ASSIGNMENT: The required answer is each line in the entries below where "second" occurs.
- - - -
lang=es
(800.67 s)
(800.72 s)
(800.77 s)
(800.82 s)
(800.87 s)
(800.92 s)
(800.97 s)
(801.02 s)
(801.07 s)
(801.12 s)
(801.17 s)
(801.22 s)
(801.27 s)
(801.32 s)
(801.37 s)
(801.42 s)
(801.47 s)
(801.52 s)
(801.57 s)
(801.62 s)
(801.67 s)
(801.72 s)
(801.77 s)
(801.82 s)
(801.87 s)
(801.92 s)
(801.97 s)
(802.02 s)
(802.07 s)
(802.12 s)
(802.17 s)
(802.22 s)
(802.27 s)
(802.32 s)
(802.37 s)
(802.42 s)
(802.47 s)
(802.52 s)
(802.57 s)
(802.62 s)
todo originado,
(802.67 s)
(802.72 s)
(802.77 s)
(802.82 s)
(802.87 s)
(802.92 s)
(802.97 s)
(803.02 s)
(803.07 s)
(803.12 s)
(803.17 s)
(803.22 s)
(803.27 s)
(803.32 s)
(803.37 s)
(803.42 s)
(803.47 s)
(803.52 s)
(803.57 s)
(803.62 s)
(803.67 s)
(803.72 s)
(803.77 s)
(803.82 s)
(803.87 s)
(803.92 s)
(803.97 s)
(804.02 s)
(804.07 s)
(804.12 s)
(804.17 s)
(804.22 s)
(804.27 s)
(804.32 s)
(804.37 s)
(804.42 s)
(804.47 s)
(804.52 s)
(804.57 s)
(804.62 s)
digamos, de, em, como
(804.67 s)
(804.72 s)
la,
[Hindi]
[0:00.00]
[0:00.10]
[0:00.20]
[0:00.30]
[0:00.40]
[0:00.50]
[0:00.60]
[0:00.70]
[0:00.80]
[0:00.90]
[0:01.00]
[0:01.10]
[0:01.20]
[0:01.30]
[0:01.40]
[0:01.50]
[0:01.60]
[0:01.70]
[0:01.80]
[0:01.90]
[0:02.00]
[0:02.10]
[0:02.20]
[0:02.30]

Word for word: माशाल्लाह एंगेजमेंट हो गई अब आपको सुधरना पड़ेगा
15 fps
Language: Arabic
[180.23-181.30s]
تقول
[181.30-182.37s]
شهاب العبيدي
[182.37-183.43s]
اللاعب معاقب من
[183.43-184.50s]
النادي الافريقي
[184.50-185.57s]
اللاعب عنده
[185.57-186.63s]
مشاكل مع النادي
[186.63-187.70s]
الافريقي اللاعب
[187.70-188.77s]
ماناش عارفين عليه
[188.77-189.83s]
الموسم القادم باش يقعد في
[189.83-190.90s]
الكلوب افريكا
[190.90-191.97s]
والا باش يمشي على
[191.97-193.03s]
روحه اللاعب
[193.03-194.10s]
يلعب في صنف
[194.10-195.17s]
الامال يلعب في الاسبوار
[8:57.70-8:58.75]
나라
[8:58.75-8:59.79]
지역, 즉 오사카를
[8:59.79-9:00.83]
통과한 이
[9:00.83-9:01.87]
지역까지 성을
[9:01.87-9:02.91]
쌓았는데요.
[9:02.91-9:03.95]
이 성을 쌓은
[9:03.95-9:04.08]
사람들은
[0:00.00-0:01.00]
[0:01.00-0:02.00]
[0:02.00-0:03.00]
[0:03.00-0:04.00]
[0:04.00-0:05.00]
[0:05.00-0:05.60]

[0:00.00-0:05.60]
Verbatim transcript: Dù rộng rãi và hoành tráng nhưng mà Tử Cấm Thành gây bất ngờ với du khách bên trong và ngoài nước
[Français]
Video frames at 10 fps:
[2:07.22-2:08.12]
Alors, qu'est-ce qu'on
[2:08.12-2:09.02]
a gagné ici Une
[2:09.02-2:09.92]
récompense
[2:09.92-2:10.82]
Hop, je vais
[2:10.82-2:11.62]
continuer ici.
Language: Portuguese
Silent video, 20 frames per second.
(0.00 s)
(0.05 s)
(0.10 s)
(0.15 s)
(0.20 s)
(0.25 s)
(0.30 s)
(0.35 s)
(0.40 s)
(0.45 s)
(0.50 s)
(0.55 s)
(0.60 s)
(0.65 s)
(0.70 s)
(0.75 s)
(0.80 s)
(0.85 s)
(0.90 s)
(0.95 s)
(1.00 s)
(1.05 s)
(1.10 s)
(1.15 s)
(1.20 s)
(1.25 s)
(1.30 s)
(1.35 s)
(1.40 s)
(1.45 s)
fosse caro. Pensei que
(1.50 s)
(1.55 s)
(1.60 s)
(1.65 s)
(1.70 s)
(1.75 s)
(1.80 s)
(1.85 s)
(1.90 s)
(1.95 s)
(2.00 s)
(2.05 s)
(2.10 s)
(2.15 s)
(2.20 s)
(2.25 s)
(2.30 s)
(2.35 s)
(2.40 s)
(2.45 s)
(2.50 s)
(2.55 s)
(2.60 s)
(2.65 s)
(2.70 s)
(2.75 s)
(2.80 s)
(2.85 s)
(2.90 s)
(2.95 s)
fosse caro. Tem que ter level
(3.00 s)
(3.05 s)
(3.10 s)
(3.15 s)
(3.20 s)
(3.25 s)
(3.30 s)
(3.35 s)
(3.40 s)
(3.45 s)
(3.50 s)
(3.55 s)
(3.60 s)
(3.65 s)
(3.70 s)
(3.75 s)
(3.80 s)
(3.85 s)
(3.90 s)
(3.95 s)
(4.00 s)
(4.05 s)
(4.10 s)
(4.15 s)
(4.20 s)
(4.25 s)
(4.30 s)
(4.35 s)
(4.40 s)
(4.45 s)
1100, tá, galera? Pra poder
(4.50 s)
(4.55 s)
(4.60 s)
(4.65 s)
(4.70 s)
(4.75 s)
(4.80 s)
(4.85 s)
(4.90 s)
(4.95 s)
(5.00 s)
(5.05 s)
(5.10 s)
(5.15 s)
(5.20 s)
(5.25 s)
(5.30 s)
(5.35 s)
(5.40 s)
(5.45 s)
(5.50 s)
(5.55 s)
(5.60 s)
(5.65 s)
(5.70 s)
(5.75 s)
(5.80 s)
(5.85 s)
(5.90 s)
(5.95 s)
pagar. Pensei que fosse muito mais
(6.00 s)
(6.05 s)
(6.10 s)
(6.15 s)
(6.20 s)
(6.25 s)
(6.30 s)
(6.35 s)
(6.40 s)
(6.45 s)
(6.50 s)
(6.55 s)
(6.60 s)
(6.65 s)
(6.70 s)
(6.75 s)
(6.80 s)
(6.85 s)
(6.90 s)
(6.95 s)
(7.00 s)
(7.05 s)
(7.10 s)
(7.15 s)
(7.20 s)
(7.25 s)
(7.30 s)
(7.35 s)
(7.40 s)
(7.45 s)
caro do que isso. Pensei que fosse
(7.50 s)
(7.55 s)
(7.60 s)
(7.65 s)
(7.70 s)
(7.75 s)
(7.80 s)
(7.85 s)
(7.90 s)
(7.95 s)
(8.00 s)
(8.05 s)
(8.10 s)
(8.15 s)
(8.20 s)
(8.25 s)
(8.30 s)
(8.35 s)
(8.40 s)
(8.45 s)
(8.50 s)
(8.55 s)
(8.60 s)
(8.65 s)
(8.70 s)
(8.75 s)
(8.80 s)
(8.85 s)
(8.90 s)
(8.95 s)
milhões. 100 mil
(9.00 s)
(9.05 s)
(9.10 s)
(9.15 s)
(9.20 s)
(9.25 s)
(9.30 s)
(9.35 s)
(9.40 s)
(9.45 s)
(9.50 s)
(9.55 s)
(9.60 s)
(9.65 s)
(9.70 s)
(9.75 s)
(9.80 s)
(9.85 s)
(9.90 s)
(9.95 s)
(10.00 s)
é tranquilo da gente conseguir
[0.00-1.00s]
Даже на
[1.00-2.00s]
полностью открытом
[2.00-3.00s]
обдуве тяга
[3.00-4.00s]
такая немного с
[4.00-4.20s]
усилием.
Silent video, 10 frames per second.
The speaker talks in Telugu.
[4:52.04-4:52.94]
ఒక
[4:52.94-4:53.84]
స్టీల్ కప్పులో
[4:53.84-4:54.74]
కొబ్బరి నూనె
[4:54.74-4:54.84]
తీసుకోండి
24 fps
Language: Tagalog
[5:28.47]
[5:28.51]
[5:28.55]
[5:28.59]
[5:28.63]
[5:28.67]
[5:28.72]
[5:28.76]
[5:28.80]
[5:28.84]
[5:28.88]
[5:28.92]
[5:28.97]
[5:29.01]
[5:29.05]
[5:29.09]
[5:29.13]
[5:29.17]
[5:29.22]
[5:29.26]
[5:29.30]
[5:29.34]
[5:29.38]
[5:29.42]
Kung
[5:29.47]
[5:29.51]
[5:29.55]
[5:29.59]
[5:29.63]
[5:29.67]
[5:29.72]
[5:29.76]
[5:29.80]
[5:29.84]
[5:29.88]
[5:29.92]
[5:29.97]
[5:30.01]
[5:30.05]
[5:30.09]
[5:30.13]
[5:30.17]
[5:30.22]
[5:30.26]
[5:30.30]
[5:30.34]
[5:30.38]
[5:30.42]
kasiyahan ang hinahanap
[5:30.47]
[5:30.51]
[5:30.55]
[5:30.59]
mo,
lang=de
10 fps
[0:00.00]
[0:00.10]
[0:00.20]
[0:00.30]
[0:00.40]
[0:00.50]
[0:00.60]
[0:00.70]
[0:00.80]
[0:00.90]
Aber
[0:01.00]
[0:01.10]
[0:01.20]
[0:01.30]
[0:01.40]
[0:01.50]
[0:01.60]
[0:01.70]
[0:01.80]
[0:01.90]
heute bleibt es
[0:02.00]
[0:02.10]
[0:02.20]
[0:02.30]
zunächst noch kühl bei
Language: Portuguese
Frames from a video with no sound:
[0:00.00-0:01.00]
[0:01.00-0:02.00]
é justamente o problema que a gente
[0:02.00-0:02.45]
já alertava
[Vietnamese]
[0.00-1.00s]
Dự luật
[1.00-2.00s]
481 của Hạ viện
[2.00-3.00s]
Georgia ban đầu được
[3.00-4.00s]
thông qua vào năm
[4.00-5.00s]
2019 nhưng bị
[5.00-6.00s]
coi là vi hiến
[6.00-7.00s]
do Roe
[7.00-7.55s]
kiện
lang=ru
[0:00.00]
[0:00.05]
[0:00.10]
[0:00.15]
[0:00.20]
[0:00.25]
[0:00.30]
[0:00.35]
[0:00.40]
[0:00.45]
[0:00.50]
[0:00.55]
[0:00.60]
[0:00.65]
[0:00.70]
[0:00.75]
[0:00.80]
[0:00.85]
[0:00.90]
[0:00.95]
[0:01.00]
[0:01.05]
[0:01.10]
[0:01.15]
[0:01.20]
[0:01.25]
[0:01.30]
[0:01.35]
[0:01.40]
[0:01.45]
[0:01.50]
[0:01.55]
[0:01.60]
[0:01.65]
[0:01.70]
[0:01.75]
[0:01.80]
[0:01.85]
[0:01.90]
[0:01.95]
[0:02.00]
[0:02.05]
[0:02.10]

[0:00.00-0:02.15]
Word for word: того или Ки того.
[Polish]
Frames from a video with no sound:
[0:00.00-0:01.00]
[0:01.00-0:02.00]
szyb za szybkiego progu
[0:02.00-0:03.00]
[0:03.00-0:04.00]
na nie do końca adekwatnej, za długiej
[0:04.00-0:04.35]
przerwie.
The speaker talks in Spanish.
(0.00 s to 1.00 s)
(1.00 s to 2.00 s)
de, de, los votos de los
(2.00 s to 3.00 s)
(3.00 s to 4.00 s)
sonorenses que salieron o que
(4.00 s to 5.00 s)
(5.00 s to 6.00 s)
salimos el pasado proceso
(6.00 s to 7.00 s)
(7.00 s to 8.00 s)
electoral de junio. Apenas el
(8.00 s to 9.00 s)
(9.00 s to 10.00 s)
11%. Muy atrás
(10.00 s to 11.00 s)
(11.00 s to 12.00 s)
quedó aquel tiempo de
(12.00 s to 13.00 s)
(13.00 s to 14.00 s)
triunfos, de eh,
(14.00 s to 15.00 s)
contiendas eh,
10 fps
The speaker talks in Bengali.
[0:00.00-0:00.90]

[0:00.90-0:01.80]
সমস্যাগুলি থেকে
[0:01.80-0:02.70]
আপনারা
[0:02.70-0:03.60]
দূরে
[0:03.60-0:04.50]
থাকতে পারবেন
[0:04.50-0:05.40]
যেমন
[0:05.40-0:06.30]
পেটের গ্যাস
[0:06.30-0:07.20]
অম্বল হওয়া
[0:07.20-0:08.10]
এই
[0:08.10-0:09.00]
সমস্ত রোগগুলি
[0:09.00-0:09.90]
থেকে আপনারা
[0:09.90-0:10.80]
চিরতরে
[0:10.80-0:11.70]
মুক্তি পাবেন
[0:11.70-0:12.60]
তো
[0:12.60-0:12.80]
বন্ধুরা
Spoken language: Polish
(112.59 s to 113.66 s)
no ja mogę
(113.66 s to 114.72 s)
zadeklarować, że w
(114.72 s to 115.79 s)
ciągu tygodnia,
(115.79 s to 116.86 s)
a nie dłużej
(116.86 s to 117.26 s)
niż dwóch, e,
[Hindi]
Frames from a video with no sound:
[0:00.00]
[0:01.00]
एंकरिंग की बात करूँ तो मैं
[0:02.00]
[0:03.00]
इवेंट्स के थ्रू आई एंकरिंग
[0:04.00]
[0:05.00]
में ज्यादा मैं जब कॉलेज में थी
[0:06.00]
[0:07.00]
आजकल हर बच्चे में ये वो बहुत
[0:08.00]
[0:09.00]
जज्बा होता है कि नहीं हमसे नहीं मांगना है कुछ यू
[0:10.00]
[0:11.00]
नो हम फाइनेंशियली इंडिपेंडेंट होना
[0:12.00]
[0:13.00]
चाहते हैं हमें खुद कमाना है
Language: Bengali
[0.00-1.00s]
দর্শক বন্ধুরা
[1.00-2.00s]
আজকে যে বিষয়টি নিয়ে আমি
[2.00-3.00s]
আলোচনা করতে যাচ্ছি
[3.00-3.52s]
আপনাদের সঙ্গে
- - - -
RESPONSE FOR THIS EXERCISE:
Silent video, 20 frames per second.
Silent video, 10 frames per second.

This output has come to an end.